VATICAN CITY -- Leaders of the Coptic Catholic Church in Egypt said a deadly attack against Christian worshipers was an act of political destabilization and a sign of the increasingly radical "Islamization" of the country.
"The newspapers are pointing the finger at al-Qaida. But terrorism arises in sectors of the Muslim society where other organizations encourage intolerance. For 40 years in Egypt, there has been a creeping Islamization that pervades every area of society," said Coptic Auxiliary Bishop Kamal Fahim Awad Hanna of Alexandria.
Hanna told the Vatican newspaper, L'Osservatore Romano, Jan. 3 that the government was making every effort to ensure the safety of worshipers as they prepared for the Coptic celebration of Christmas Jan. 7. All Christian churches have been surrounded by security forces, he said.
The reaction among most Egyptian Christians to the Jan. 1 attack has been fear and concern, but not the desperation that prompted a few spontaneous public protests, he said.
"For the great majority of Copts, even in the face of the horror of this attack ... the reaction was moderate, because the faith emphasizes mercy for the victims and forgiveness for those who have erred," the bishop said.

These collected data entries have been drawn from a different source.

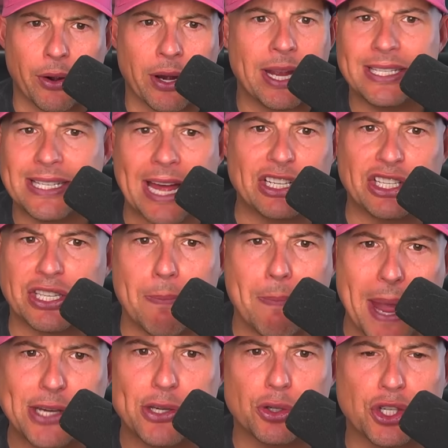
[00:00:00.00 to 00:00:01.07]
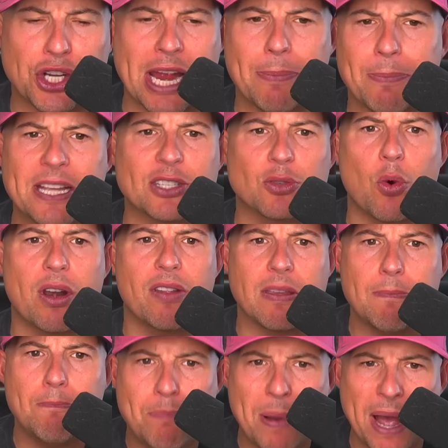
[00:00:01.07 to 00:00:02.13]
He's not just a major champ. He has one of the
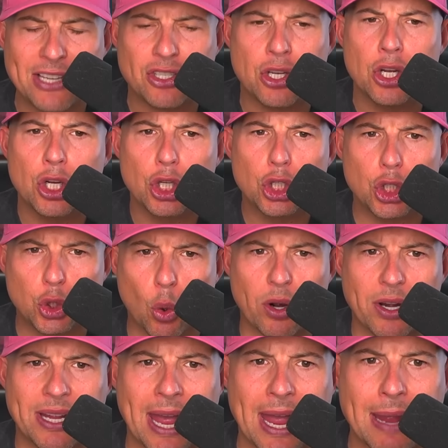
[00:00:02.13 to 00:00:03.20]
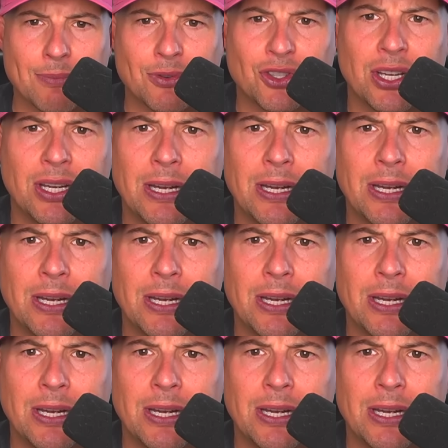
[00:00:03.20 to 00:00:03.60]
best short games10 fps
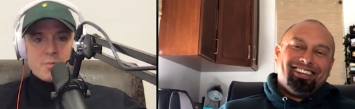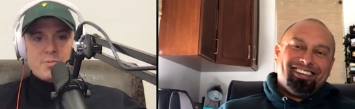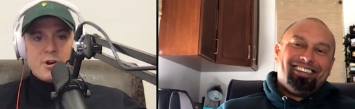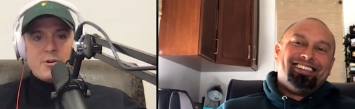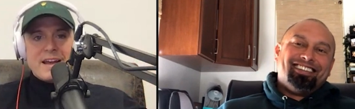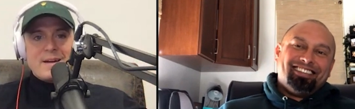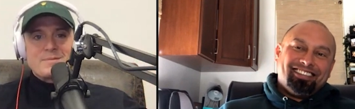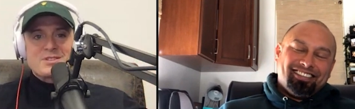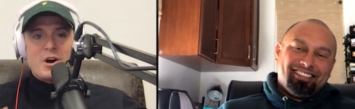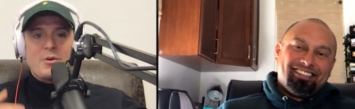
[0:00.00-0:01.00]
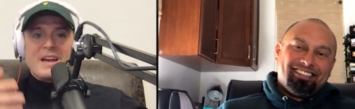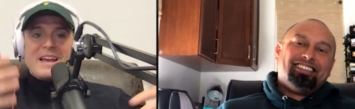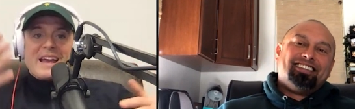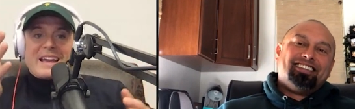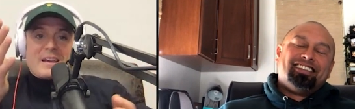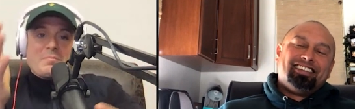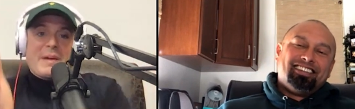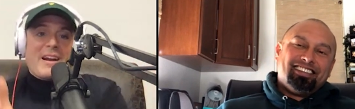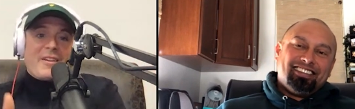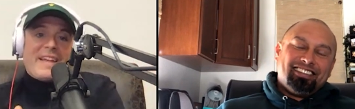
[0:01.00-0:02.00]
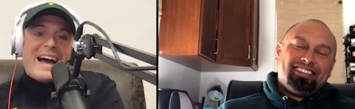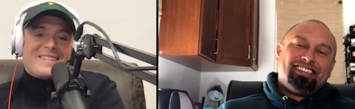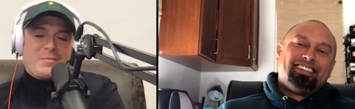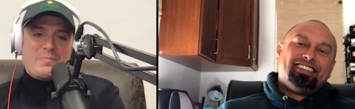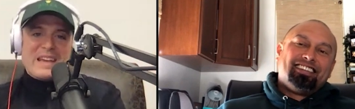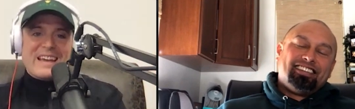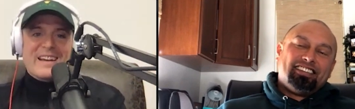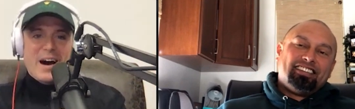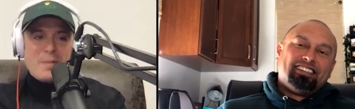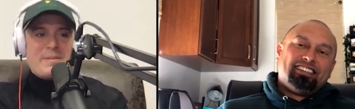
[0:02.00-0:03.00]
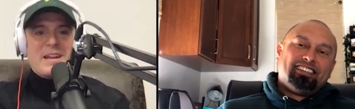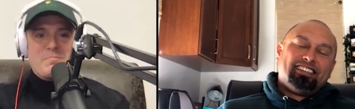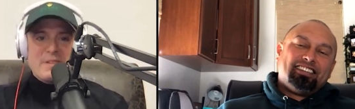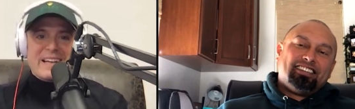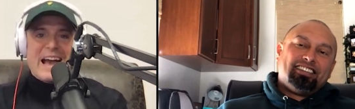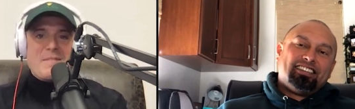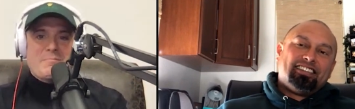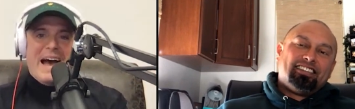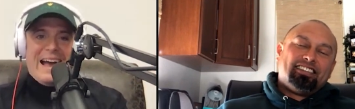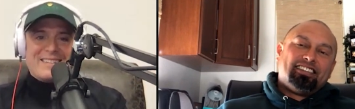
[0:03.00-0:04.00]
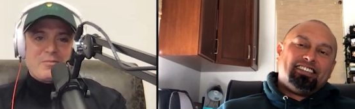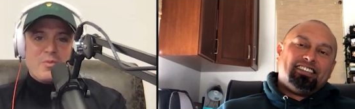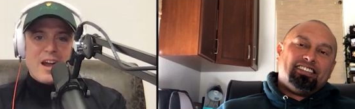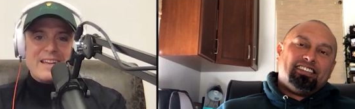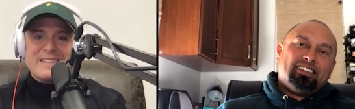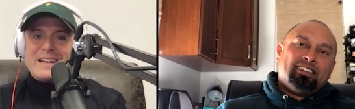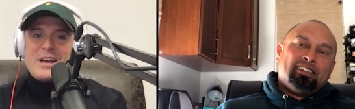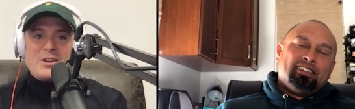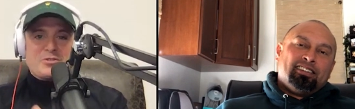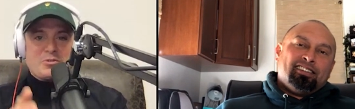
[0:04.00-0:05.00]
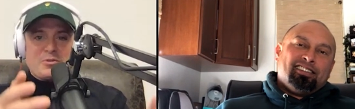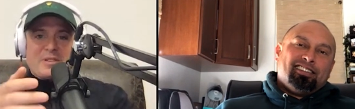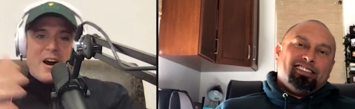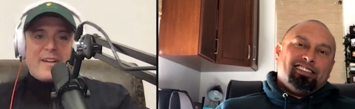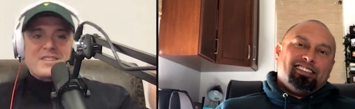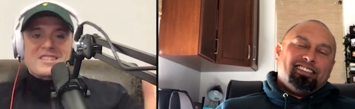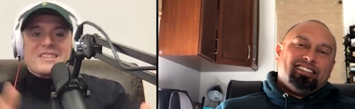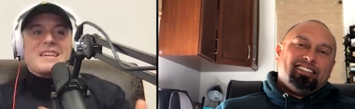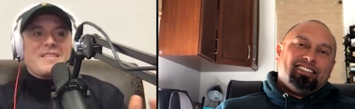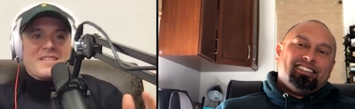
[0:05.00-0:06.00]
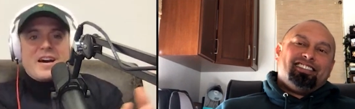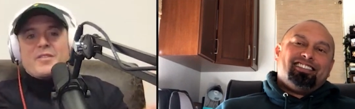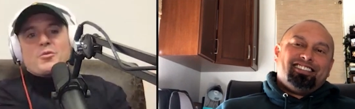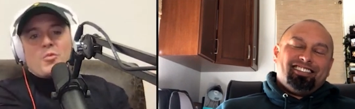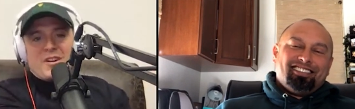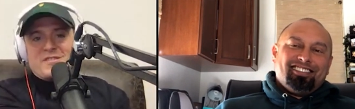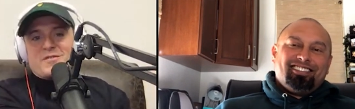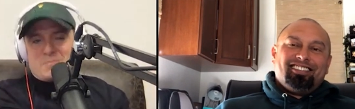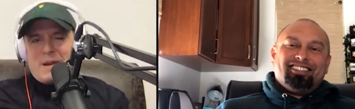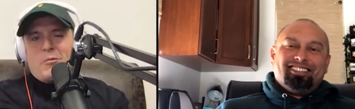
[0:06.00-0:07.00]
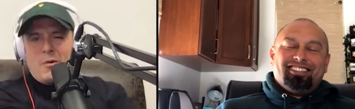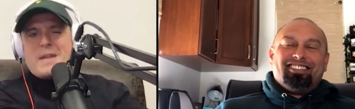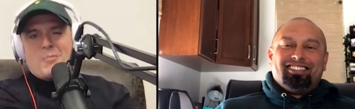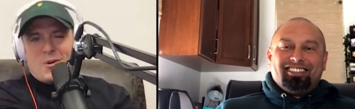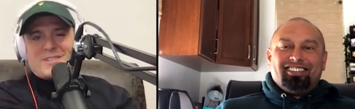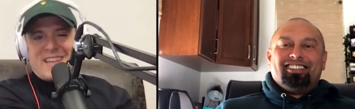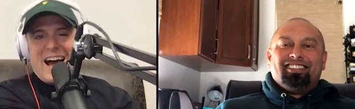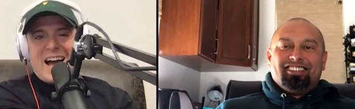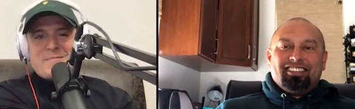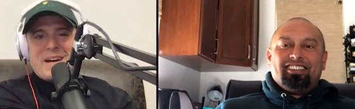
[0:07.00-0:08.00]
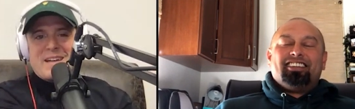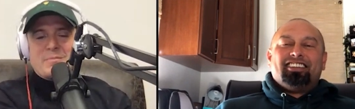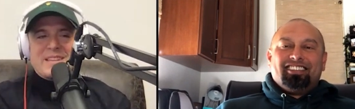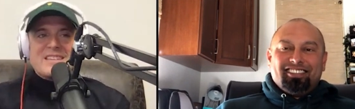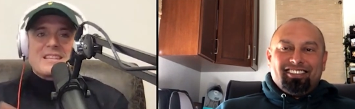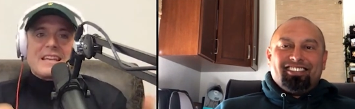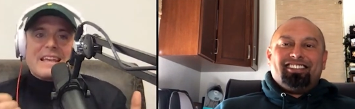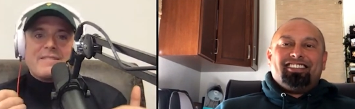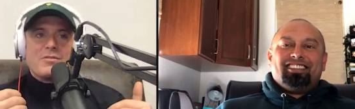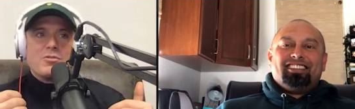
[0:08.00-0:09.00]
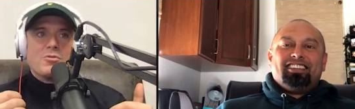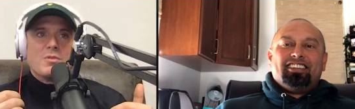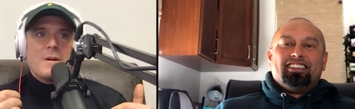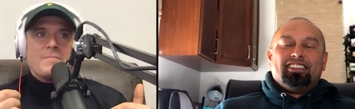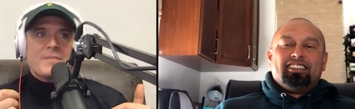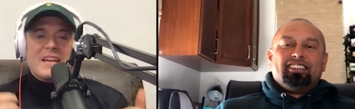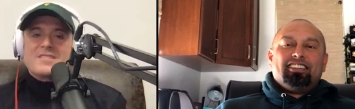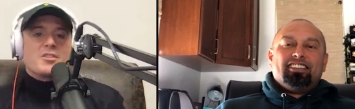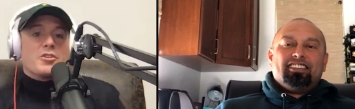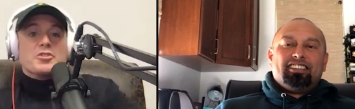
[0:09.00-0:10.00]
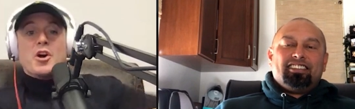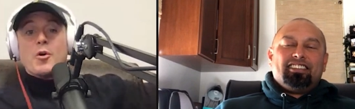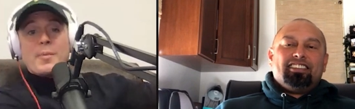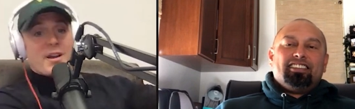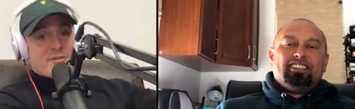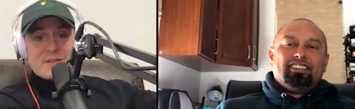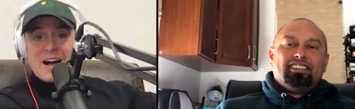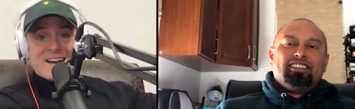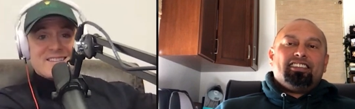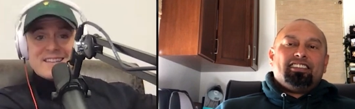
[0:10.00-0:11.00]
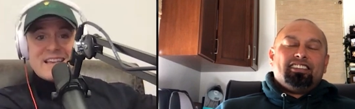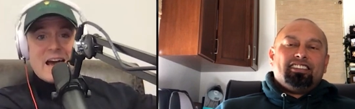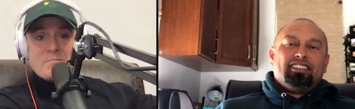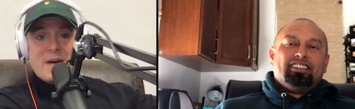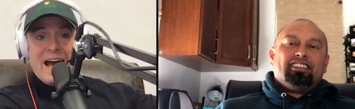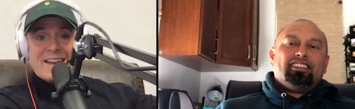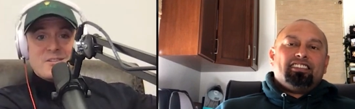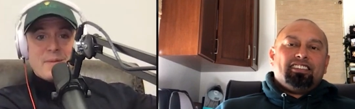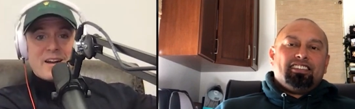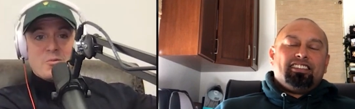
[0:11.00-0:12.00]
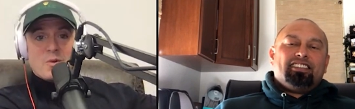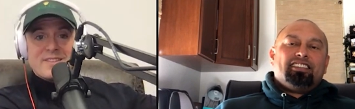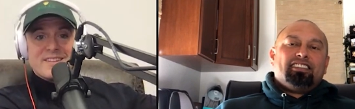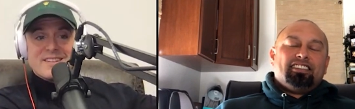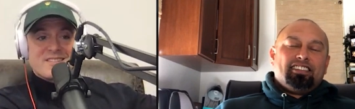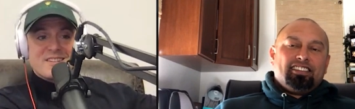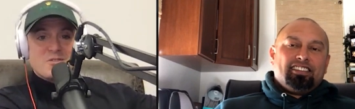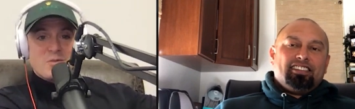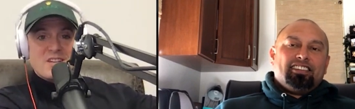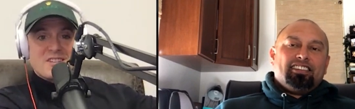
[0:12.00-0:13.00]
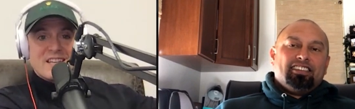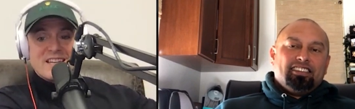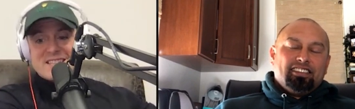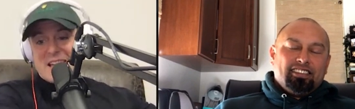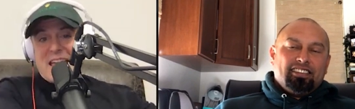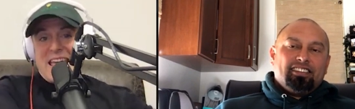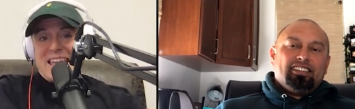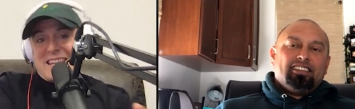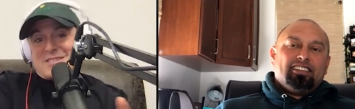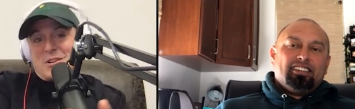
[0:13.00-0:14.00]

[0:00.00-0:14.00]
Speaker 1: pro-am. So compare that to being up at a big at bat, right? You obviously the other one you've spent way more time at, but does it give you, is there no butterflies in the at-bat, no matter what the situation is? And is thereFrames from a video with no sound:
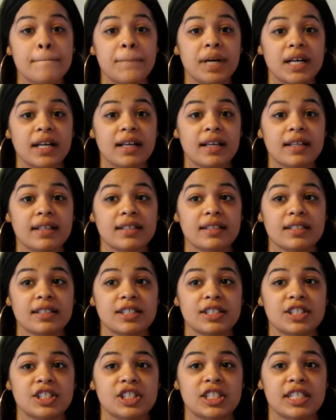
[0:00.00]
but
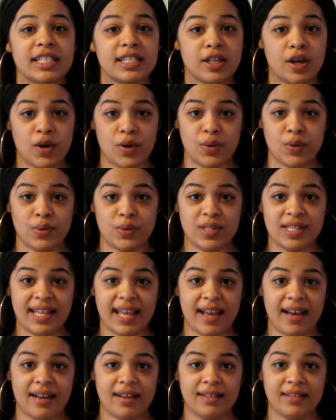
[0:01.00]
she knows
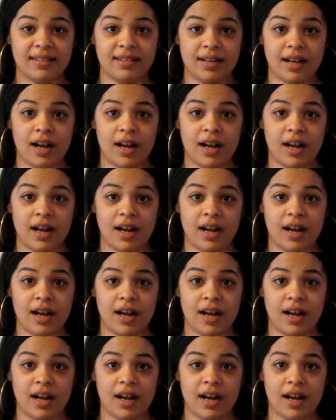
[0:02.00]
that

Hanna said the entire Egyptian society was shocked by the attack and concerned that it could endanger the relatively peaceful relations between Christians and Muslims in the country.
He pointed hopefully to a recent proposal by an official of the al-Azhar Mosque in Cairo to establish a new interreligious dialogue organization called the "House of the Egyptian Family," which would include seven Christian and seven Muslim representatives.
Hanna said Egyptian schools were the most effective place to stem the spread of fundamentalism.
"They should begin teaching tolerance to children in elementary schools. At present, there is no effort on the part of teachers to impart the concept of unity in the respect of differences," he said.
Cardinal Antonios Naguib of Alexandria, the Coptic patriarch, told the Vatican newspaper that the attack on the church was "a criminal act aimed at destabilizing internal security and harmony among citizens." He expressed his condolences to the families of the Coptic Orthodox victims of the bombing.
"We have complete trust in the wisdom and the determination of the authorities, and are certain that they will adopt the necessary measures to put an end to such painful events," the cardinal said.